Until a few days ago, Voodoo Dancer was another piece in an intriguing Beverly D. puzzle. Now, she may be the star of the show.

Trainer Christophe Clement confirmed Monday that Voodoo Dancer, winner of the Grade 1 Diana in her last start, is bound for the Beverly D. And with the retirement of Golden Apples and the injury to Ipi Tombe, Voodoo Dancer may have become the Beverly D. favorite.

Clement said that Corey Nakatani would ride Voodoo Dancer, and that he also was sending Rouvres to start in the Arlington Million.

While the Beverly D. has taken some hits, the core of the Million is holding strong. Expected to start are North American horses Honor in War, Perfect Drift, Perfect Soul, Storming Home, and The Tin Man. There are six Europeans considered probable for the race, a contingent headed by Paolini, a troubled sixth in last year's Million.

Mister Acpen and Kudos, both California-based horses, remain possible starters.

Singapore Plate takes shape

Before Million Day comes the Singapore Plate for 3-year-old fillies this weekend, and that race has taken shape in the past few days.

Sue's Good News may be the most talented horse in the Singapore Plate, a Grade 3 at 1 1/8 miles on the main track, but she comes off a lackluster effort at Delaware Park, and perhaps eight horses will oppose her here Saturday.

Among them is Keeping the Gold, an Illinois-bred filly who would jump into open company if the partnership that owns her elects to run.

"We haven't decided absolutely for sure," said trainer Chris Block, "but there's a good chance we'll be in there."

Keeping the Gold has developed nicely this summer for Block, and she emphatically won a statebred stakes race here June 21 in her last start.
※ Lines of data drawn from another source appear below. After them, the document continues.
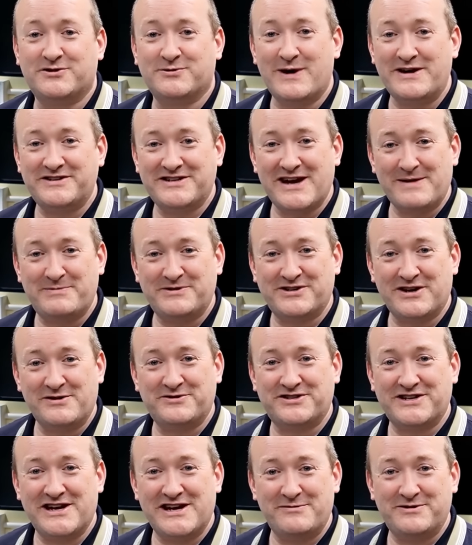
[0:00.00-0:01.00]
20 episode
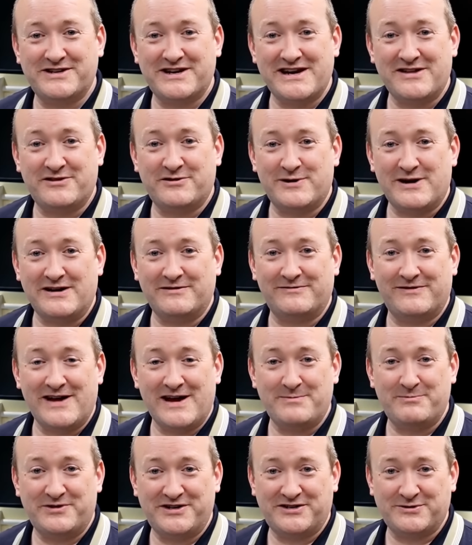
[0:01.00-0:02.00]
series aired throughout
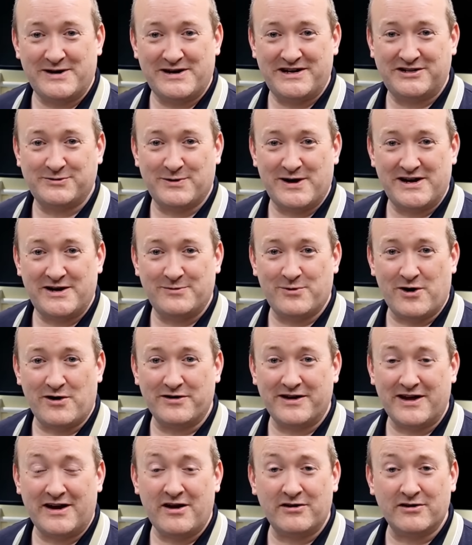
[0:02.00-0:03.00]
February
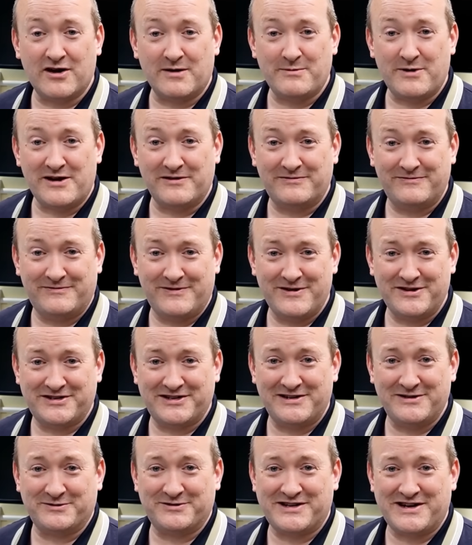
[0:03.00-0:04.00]
2021 and I got my
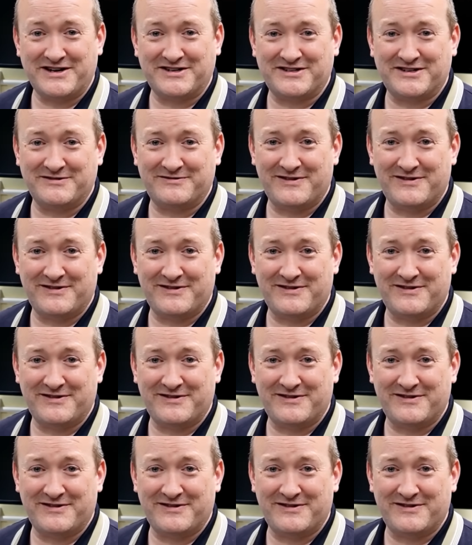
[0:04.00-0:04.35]
first little taste of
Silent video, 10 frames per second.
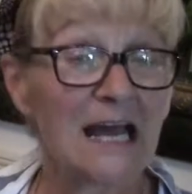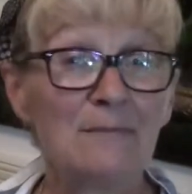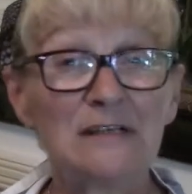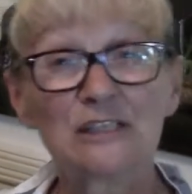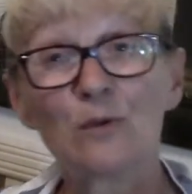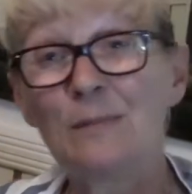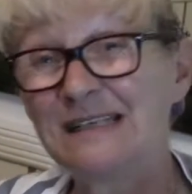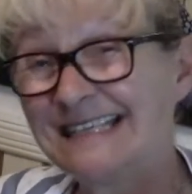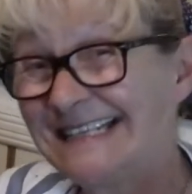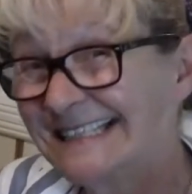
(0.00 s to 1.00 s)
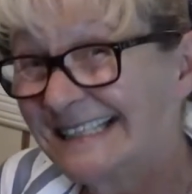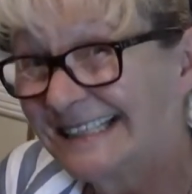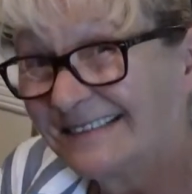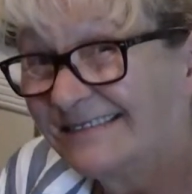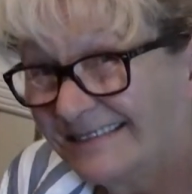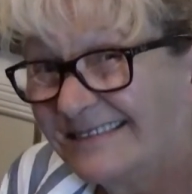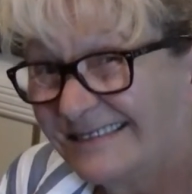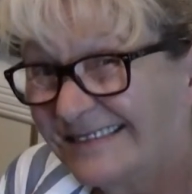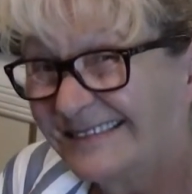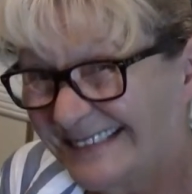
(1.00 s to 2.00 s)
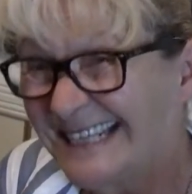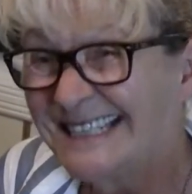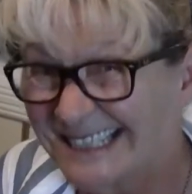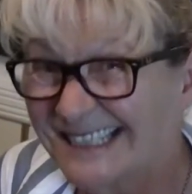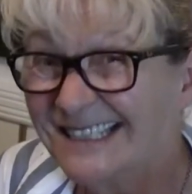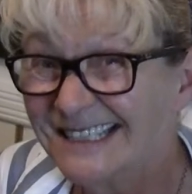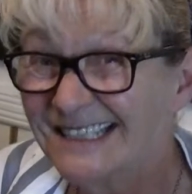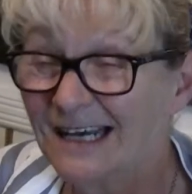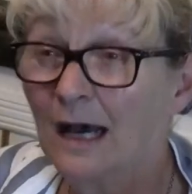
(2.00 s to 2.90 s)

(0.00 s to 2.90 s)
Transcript: time I swam a decent distance,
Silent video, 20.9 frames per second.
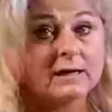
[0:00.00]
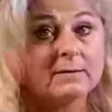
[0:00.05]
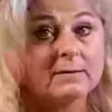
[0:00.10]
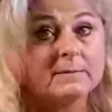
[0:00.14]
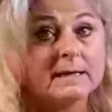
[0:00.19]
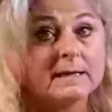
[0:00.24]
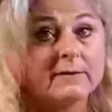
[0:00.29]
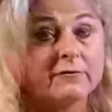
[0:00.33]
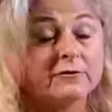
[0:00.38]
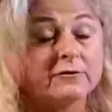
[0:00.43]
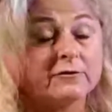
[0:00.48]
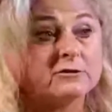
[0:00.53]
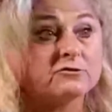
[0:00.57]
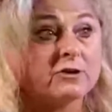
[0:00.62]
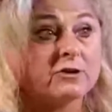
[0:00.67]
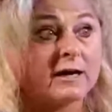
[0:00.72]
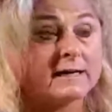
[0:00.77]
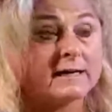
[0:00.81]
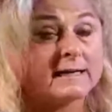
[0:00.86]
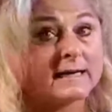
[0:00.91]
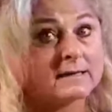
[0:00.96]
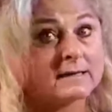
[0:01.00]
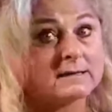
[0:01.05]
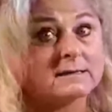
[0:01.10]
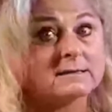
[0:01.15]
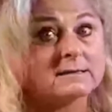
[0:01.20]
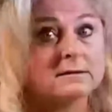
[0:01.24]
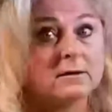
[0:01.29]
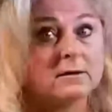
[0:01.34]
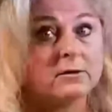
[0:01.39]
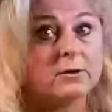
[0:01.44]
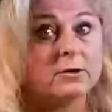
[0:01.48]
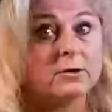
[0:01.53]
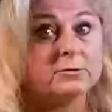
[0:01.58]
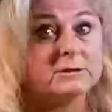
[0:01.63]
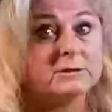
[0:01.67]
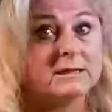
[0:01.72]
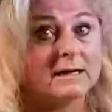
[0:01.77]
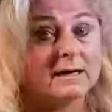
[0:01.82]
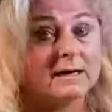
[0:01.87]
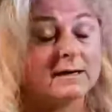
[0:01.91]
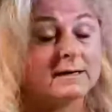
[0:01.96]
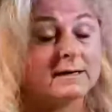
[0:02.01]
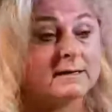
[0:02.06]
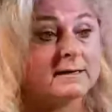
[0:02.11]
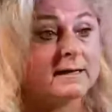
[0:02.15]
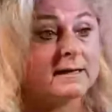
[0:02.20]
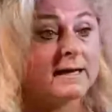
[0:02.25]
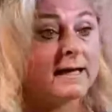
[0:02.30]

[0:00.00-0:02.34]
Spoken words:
and effort to try to get this logo done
Working Saturday, Keeping the Gold turned in a typically solid move, and Block feels the time may be ripe for a shot in a graded race.

"Her work was what I wanted to see," he said. "The question with her is can she get the one and an eighth miles at two turns. Last year, she didn't, but we were playing catch-up with her and it wasn't a fair evaluation."

Cashel Castle works up a storm

Block had another stakes horse work this weekend: Cashel Castle, who blazed through six furlongs Sunday in 1:12.80, faster than many races at Arlington. Cashel Castle hurt himself last spring and hasn't raced in more than a year, but the major work showed he's nearing a race.

"It wasn't planned that way," said Block. "He caught a horse about an eighth of a mile in front of him. He was going at a pretty good pace himself, and when I saw that other horse, I could see he was going to go after him. I'll say this: he got something out of that work. He drank a bucket of water. I'd say he came back out of it okay."